Most users have expressed the desire to keep the stock pickups which, along with the other built-to-last parts, make this a solid "no upgrades" candidate, which is unusual for a guitar of this price.
Note you can also get the Deluxe with a flamed maple finish, but most places just stock the two current neutral finishes.
The Pacifica series has been around since the mid 90s and has slowly gained its reputation as the budget modified Strat copy. The 112V is the newest model, a marked improvement on the now cheaper 112J which still receives tremendous praise.

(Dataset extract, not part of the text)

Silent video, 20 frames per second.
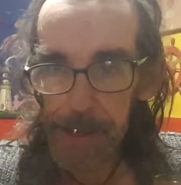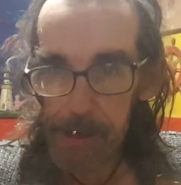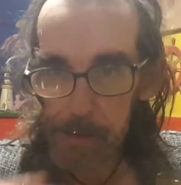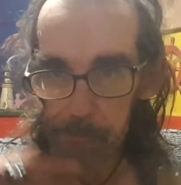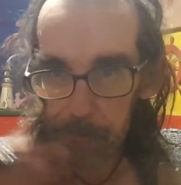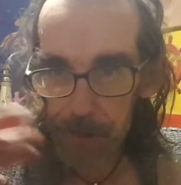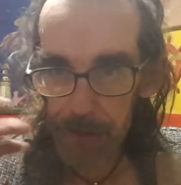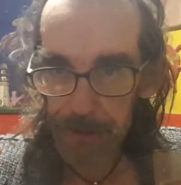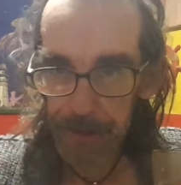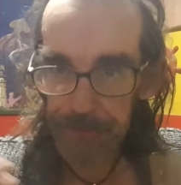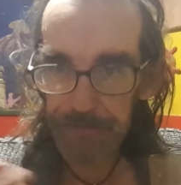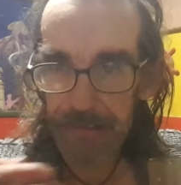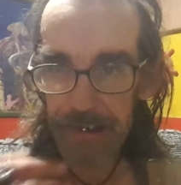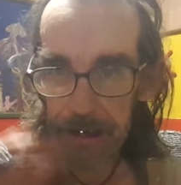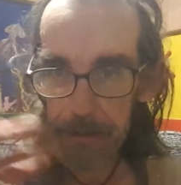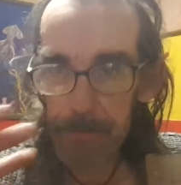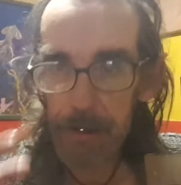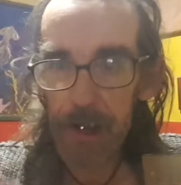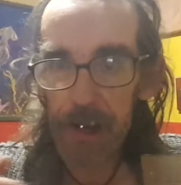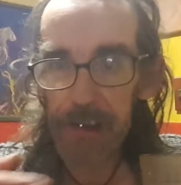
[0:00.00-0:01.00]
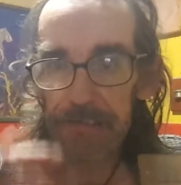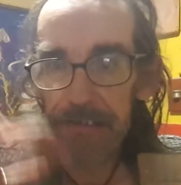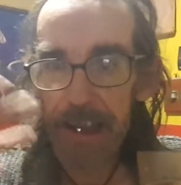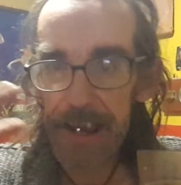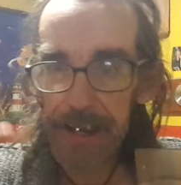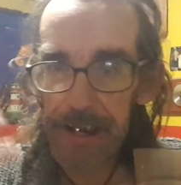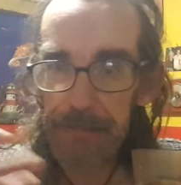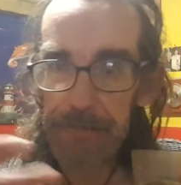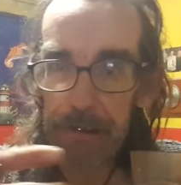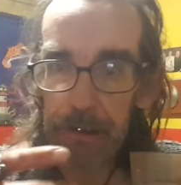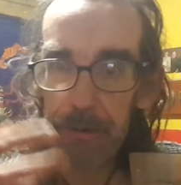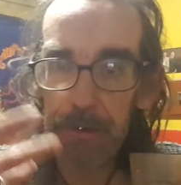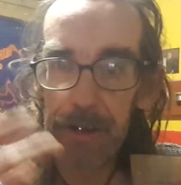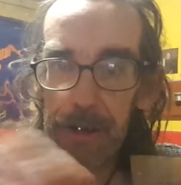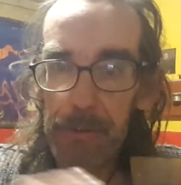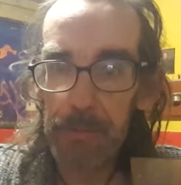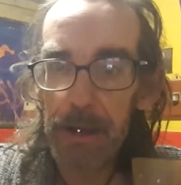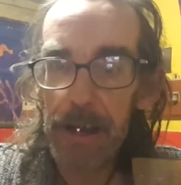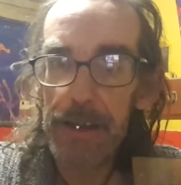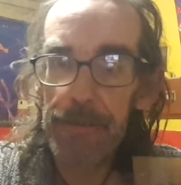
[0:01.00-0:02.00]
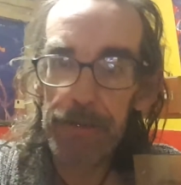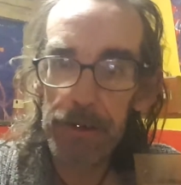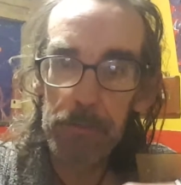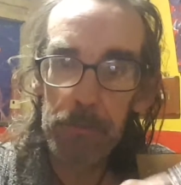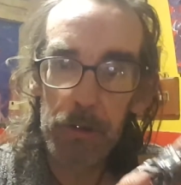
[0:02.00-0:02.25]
Because Freddie Mercury actually recorded quite a few more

The bridge humbucker provides you with a beefier output than the classic SSS configuration for high gain and distorted tones, while you can still switch back to the middle-neck single coils for those classically sweet Strat cleans. The 5-way switch is retained to let you experiment with the 112's rich variety of tones.
New on the V model is the coil-tap, giving you even more tonal variation. Simply pop up the tone knob to give that humbucker a more traditional single coil vibe.
Many players buy this guitar for its neck alone. Slimmer than your standard Strat. Quick, comfortable and ultra playable. Low actions are easily attainable, given that the factory standards have been met. People are constantly praising just how good it feels, before they even mention sound. It's no surprise, then, that shredders are drawn to the Pacifica in the same way they are to Ibanez for their super fast necks.
Also impressive is the build and material quality, which truly reveals itself when you test the 112V acoustically. A reliable gigger and a more modern, well rounded alternative to the cheap Stratocaster models offered by Squier, or even the Mexican Fender Standard.
While reviews are hit and miss, both these little-known Strat copies are simply incredible value for money and offered in a wide variety of finishes and specifications.
With a professional setup and perhaps a few upgrades, you can be in possession of a high quality Stratocaster for a fraction of the cost of a Fender. These are the go-to guitars for modders.